BURNETT: Right. There's been plenty who have said that he incited this entire thing and is fully to blame who would use the, to your point, the constitutionality thing as dubious as it may be as their excuse out. But you mentioned Trump's lawyers and I wanted to ask you about them, Ben, because they are new lawyers for Trump. Last weekend, the entire team left and so now he's got two new lawyers.

In their response to the article of impeachment, the word United States is misspelled on the very first page, OK, Unites States. Some people may say, OK, why would you bring something up like that, it's petty. It is the word United States. It is in the defense of a former president in impeachment trial. It is not a small thing. What does that tell you?

GINSBERG: Well, typos are never career-enhancing moves for lawyers, especially not an important briefs like this in the fifth typewritten line. And so what it tells you is Donald Trump is going to look around and say, who did I hire that these guys can't get the spellings right. And the Republican senators are going to sort of question the lawyers in whom Donald Trump has placed his faith.

So it is a small thing in one sense, but it's indicative of some other behavioral traits that's going to make people nervous.

BURNETT: Well, and to your point, to Jonathan Swan's (ph) reporting there had been the word district had been misspelled five times, in five different ways in all of those briefs that were dismissed by courts across this country and the President had a problem with it when he heard about it.

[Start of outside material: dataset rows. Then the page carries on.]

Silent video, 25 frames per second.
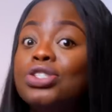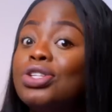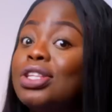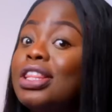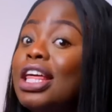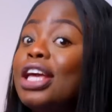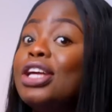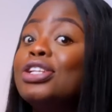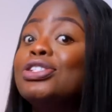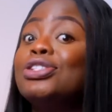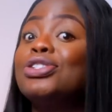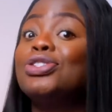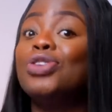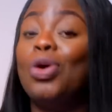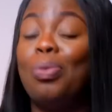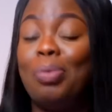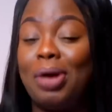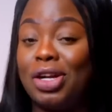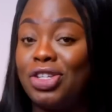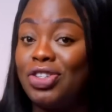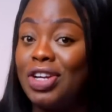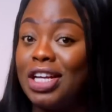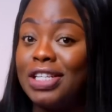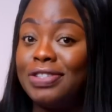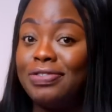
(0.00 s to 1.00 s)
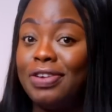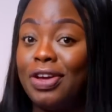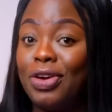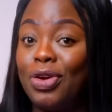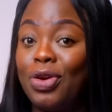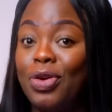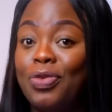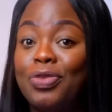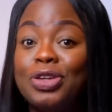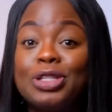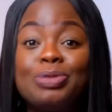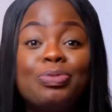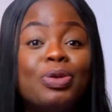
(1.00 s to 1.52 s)
So thank you so much,
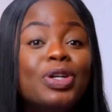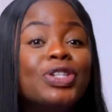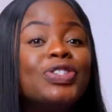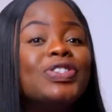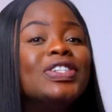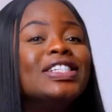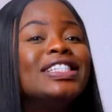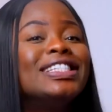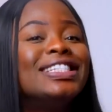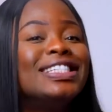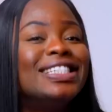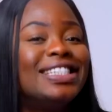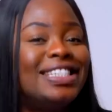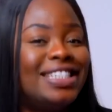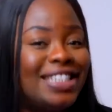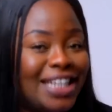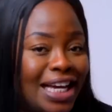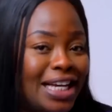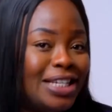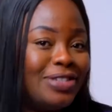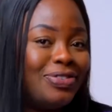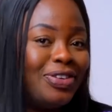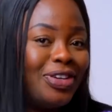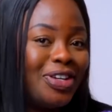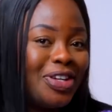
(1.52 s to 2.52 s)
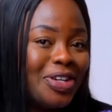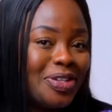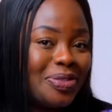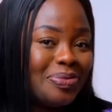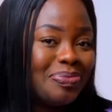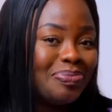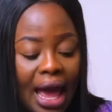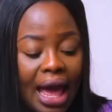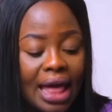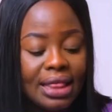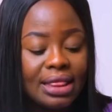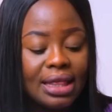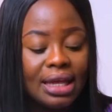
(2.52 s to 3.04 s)
TransferGirl, for sponsoring today's video.
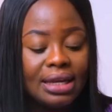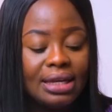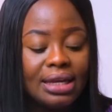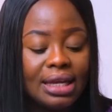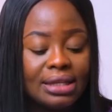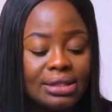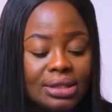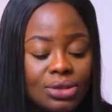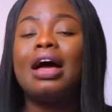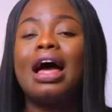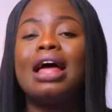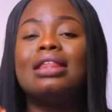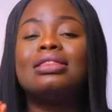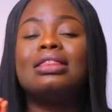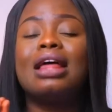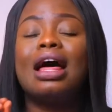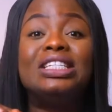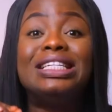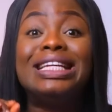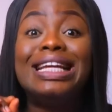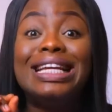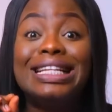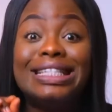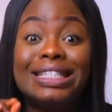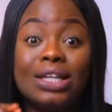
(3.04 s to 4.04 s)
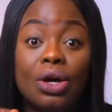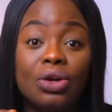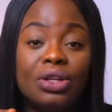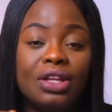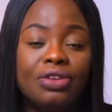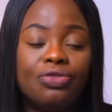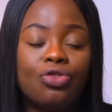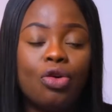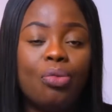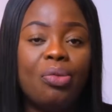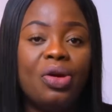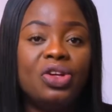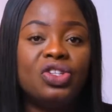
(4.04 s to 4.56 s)
And then this is other detailed
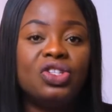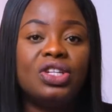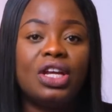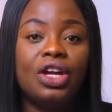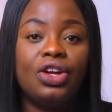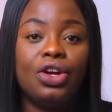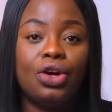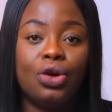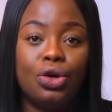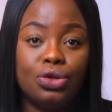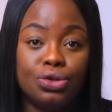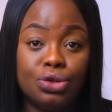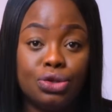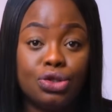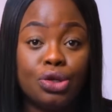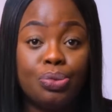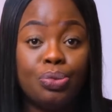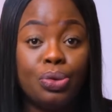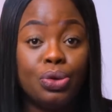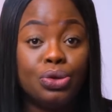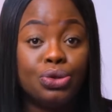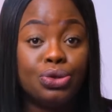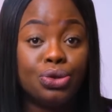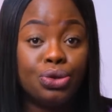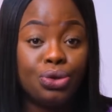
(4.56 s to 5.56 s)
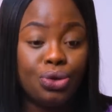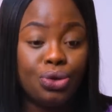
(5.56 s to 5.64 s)
information that you're also supposed to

He thought it was sloppy and bad and made him look bad. So we do know that he cares about this and understands that these appearances matter.

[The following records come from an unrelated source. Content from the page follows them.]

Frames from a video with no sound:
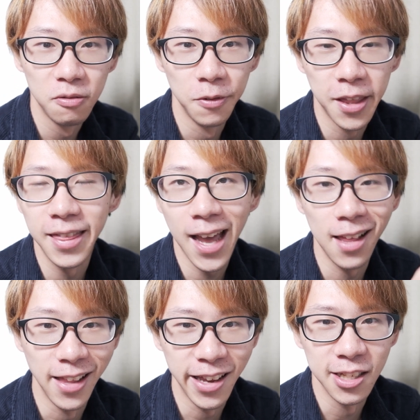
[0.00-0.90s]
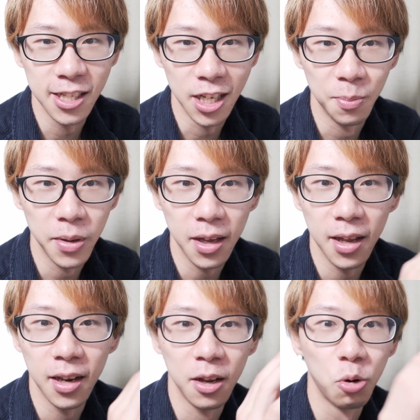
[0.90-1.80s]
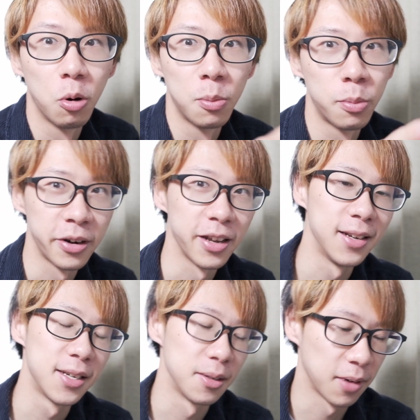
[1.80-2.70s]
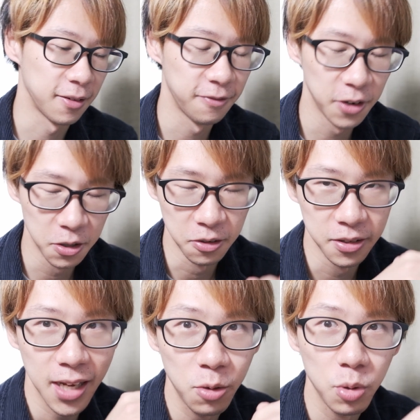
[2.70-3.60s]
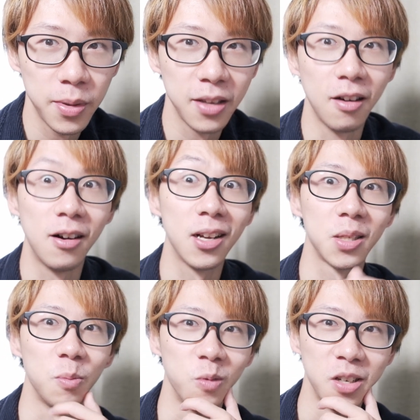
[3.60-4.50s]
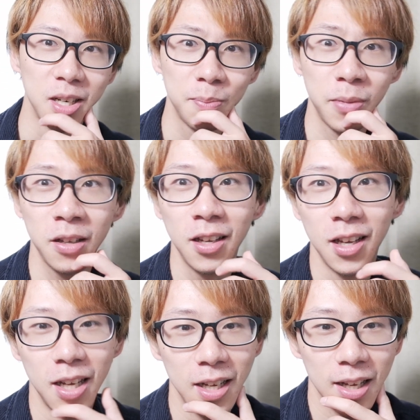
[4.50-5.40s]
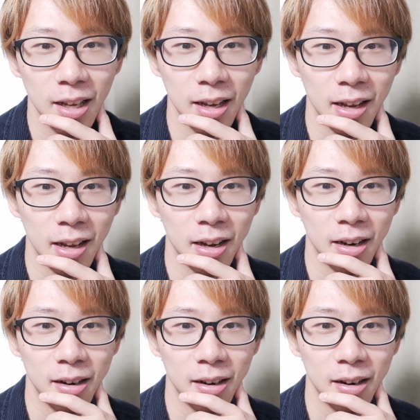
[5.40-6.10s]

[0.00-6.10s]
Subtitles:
within that landscape and incorporate it into my photos, that would be awesome, wouldn't it be? And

Do you think, Ben, when push comes to shove that any of these Republicans will change where they stand?

GINSBERG: I think that this is a case in which Donald Trump does not raise arguments about election fraud and the Democrats just get to make a very dramatic case about his role in insurrection, that's not enough. But if Donald Trump and his lawyers were to raise these issues of election fraud, I think that's a place that Republican senators are going to be really, really hesitant to go and maybe that flips boats.

BURNETT: Yes. All right. Ben, I appreciate your time. Thank you as always.

GINSBERG: Thanks Erin.

BURNETT: And next, Marjorie Taylor Greene removed from her committees partially for embracing QAnon. So I'm going to talk to a former QAnon believer who says today's vote will only embolden other QAnon followers.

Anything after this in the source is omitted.